# Problem statement
For the entries that follow, produce an exact copy with no pictures in it.

(Collected data)
Start of Block

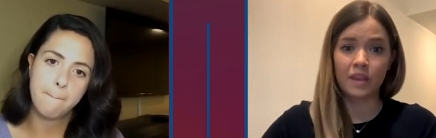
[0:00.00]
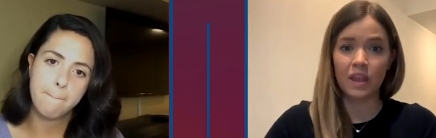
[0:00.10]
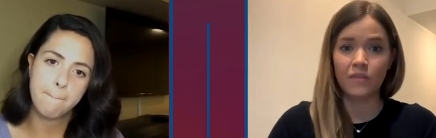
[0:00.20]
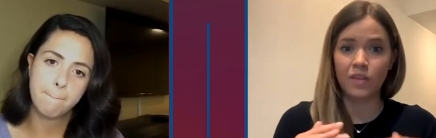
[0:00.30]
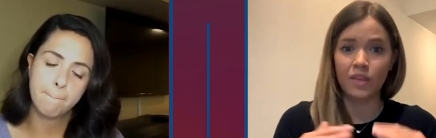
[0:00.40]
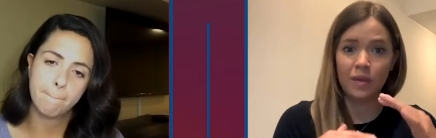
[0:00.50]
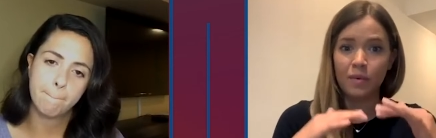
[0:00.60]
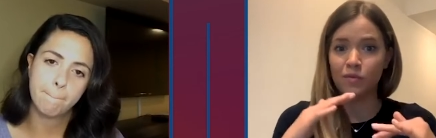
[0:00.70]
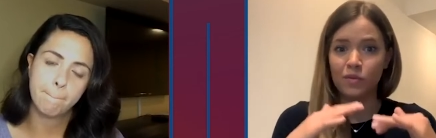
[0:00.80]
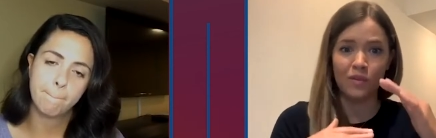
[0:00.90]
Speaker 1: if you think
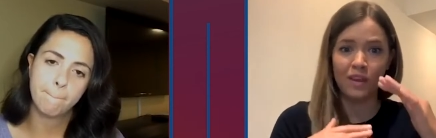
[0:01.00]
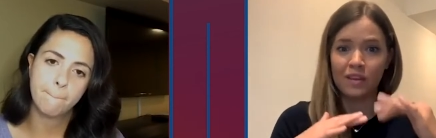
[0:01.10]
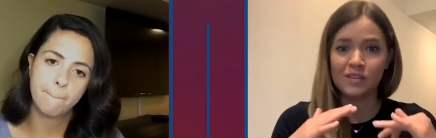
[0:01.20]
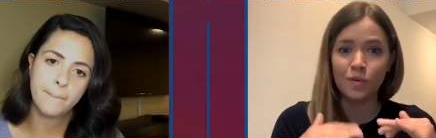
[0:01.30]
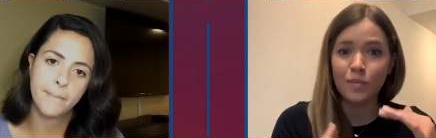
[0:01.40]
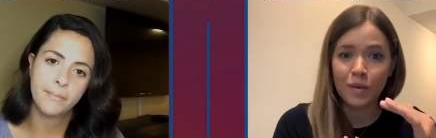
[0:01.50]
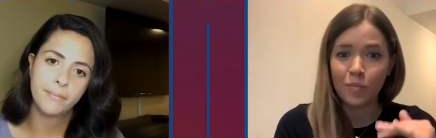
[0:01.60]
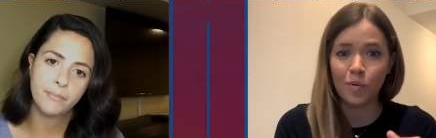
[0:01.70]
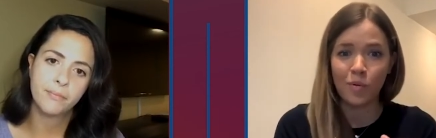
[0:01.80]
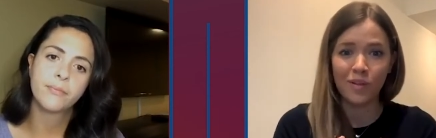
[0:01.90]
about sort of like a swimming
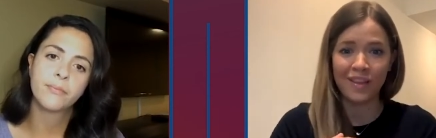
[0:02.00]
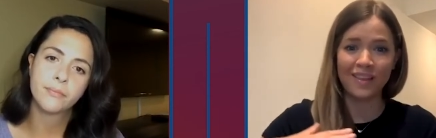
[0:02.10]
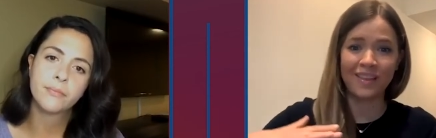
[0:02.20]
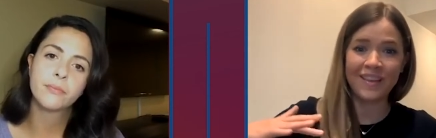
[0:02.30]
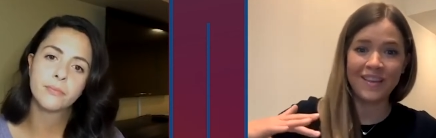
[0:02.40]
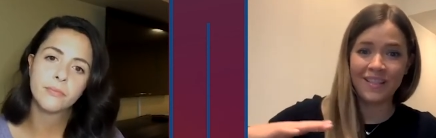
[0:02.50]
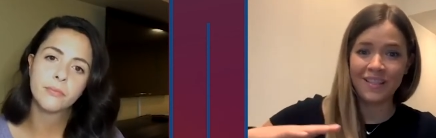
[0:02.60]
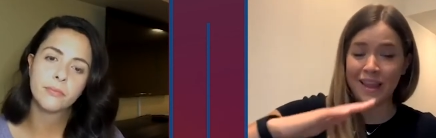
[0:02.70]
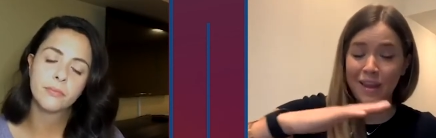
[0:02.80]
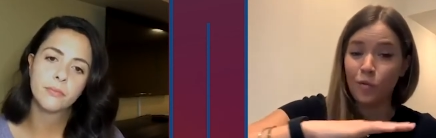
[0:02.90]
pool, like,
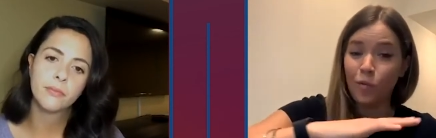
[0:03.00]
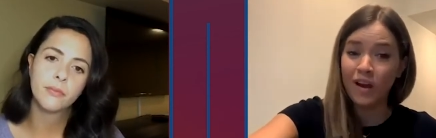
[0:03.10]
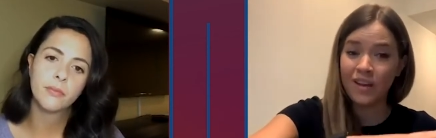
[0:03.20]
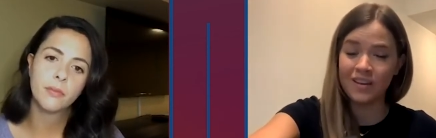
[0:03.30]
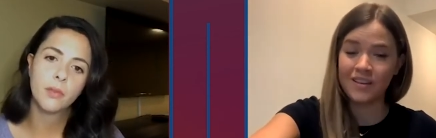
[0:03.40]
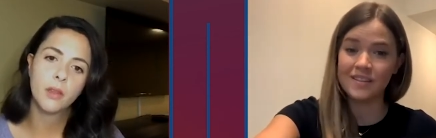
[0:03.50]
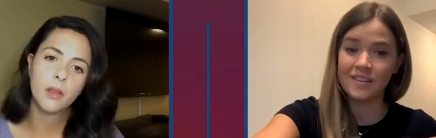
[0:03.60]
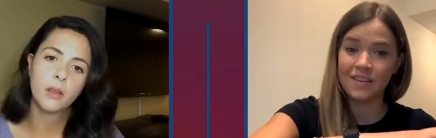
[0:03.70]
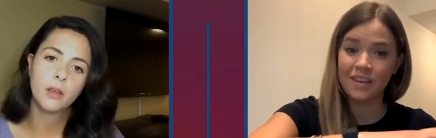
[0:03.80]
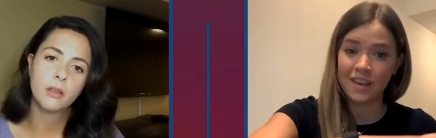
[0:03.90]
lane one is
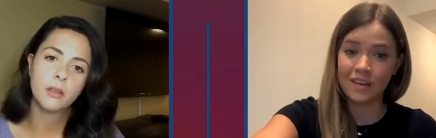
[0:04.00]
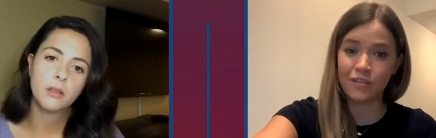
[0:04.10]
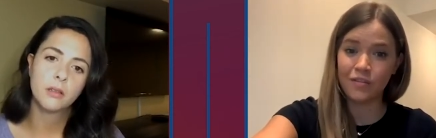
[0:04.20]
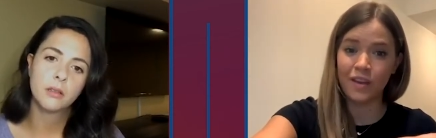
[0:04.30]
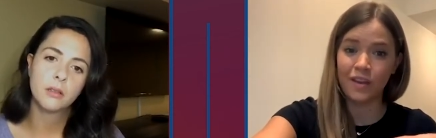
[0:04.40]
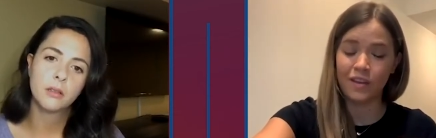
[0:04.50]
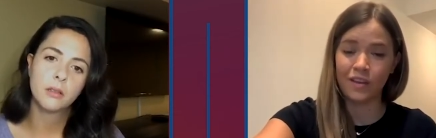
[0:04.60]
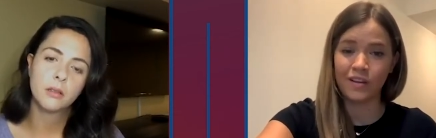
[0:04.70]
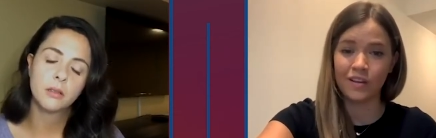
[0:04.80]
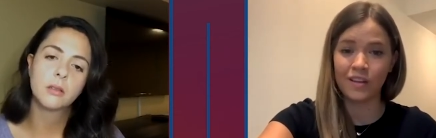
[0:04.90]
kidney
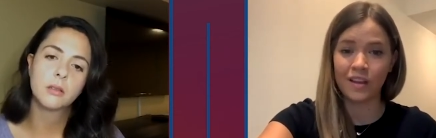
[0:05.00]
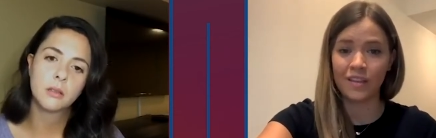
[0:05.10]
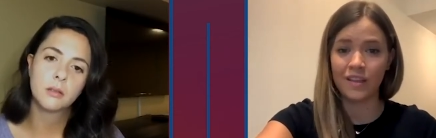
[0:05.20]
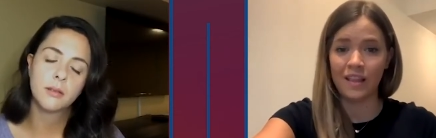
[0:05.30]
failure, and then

End of Block

# Answer to this exercise
[0:00.00]
[0:00.10]
[0:00.20]
[0:00.30]
[0:00.40]
[0:00.50]
[0:00.60]
[0:00.70]
[0:00.80]
[0:00.90]
Speaker 1: if you think
[0:01.00]
[0:01.10]
[0:01.20]
[0:01.30]
[0:01.40]
[0:01.50]
[0:01.60]
[0:01.70]
[0:01.80]
[0:01.90]
about sort of like a swimming
[0:02.00]
[0:02.10]
[0:02.20]
[0:02.30]
[0:02.40]
[0:02.50]
[0:02.60]
[0:02.70]
[0:02.80]
[0:02.90]
pool, like,
[0:03.00]
[0:03.10]
[0:03.20]
[0:03.30]
[0:03.40]
[0:03.50]
[0:03.60]
[0:03.70]
[0:03.80]
[0:03.90]
lane one is
[0:04.00]
[0:04.10]
[0:04.20]
[0:04.30]
[0:04.40]
[0:04.50]
[0:04.60]
[0:04.70]
[0:04.80]
[0:04.90]
kidney
[0:05.00]
[0:05.10]
[0:05.20]
[0:05.30]
failure, and then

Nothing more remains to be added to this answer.